Here are the ideas that we'll develop in this article:

  1. Influence marketing is going mainstream
  2. Sports creators have a unique relationship with their audience, making them relevant for brands
  3. The sports-creators-as-ambassadors model is still nascent and needs structuring

Influence marketing is going mainstream

Ad-blockers have become common practice within the web browser experience. Apple has made it impossible to track consumers across apps unless they’ve expressly agreed to it. Google has planned to completely prevent third-party cookies in its Chrome navigator by 2023. Major internet companies are now forcing change to integrate more privacy within their products.

Tracking and following consumers around their web navigation won’t be the same, for the better. Effectively targeting new potential customers will become increasingly hard for brands. Relying on creators to carry or contribute to the brand message is becoming a best practice for forward-thinking companies.

As the online advertising landscape is changing, brands are adapting their digital marketing mix.

Influencer marketing is becoming mainstream in the digital marketing mix of brands, with internal resources becoming aware and trained to deal with influencers and external talents. According to Hubspot:

  • The ROI of influencer marketing campaigns is 11x the ROI of ad-based campaigns
  • 87% of online buyer decisions have been triggered by an influencer
  • 72% of brands say customers coming from influencer marketing campaigns are more valuable
  • 59% of responders have a dedicated budget for influencer marketing and 62% intend to increase this budget in the future


Sports creators have a unique relationship with their audience

Many brands, including lots of brands that have initially nothing to do with sports, invests money into sports as a marketing & communication platform. That's sports sponsorship and this is a +$60bn market.

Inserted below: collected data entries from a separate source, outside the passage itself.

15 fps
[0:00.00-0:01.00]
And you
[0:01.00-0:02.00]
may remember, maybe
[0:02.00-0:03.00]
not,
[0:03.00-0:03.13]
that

In the era of influencer marketing, lots of brands will invest in sports creators (and not just superstar athletes) to get closer to audiences online.

No matter the platform or the size of their community, sports creators systematically achieve engagement rates significantly higher than average. For example, lots of YouTube sports creators have engagement rates in the likes of 6 to 10%.

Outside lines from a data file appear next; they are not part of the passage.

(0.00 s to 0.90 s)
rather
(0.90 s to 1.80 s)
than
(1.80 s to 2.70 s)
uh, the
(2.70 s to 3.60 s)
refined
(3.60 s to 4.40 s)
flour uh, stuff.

The passionate nature of sports makes them more valuable and trusted by their community than other influencers. Sports creators are fans that decided to share their passion through social media, producing differentiated content; they have this unique relationship and insights into their audience. This is critical, especially when negotiating activations for a marketing campaign.


Adidas, one of best sports brands that successfully works with sports "influencers" for quite some time now, has been incredibly great at listening to the influencers and aligning creators' concepts with the brand vision. Check out this great collab. of Today It's Football with Adidas, aligning creators' identity with their own marketing setting.

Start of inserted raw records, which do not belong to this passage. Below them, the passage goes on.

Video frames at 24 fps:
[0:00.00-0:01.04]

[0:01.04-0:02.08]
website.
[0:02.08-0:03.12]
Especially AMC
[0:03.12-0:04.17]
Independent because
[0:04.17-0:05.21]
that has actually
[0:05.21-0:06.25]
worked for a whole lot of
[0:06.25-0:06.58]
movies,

If you thought that you don't need sports creators because you invested in mass-market, high-visibility deals, think again ! Having creators work hand-in-hand with one of your asset can be a smart, authentic way to bring life to your sponsorship deal.

Working with sports creators will become easier (we promise)

With no real industry standards to refer to, the sports-creators-as-ambassadors model is still in its early days. After speaking with +100 sports creators and +20 brands, here's a short overview of what it looks like for sports creators/brands:

  • On matching: "I decline most brand offers because they don't align with my content, or I don't like the activation" (C) // "Finding, evaluating & contacting new sports creators is MTCI: manual, time-consuming and inefficient" (B)
  • On pricing: "I don't know how much I should ask for this" (C) // "There's no real price, it depends on X Y Z" (B)
  • On recurring collaborations: "Most of my brand deals are one-offs, I don't have any viable, replicable business model" (C) // "the collaborations where our ROI is the best is when we find true alignment between the creator's DNA and our vision" (B)
If this is something that resonates with you as a influencer marketing manager / brand manager / social media pro, we want to hear from you on LinkedIn

When asked about the problems they encountered when dealing with influencers, pros responded (Hubspot 2021)

  1. finding the right influencer
  2. aligning on price, activation, messaging, values, etc.
  3. fraud

Many horizontal influencer marketing tools are emerging to help brands de-risk working with influencers, from the identification, the evaluation, the negotiation, the reporting as well as the general educate-the-market documentation that is flourishing online.

Considering all this, we believe that transparency and creating a framework for collaboration is essential to build trust between sports creators and brands.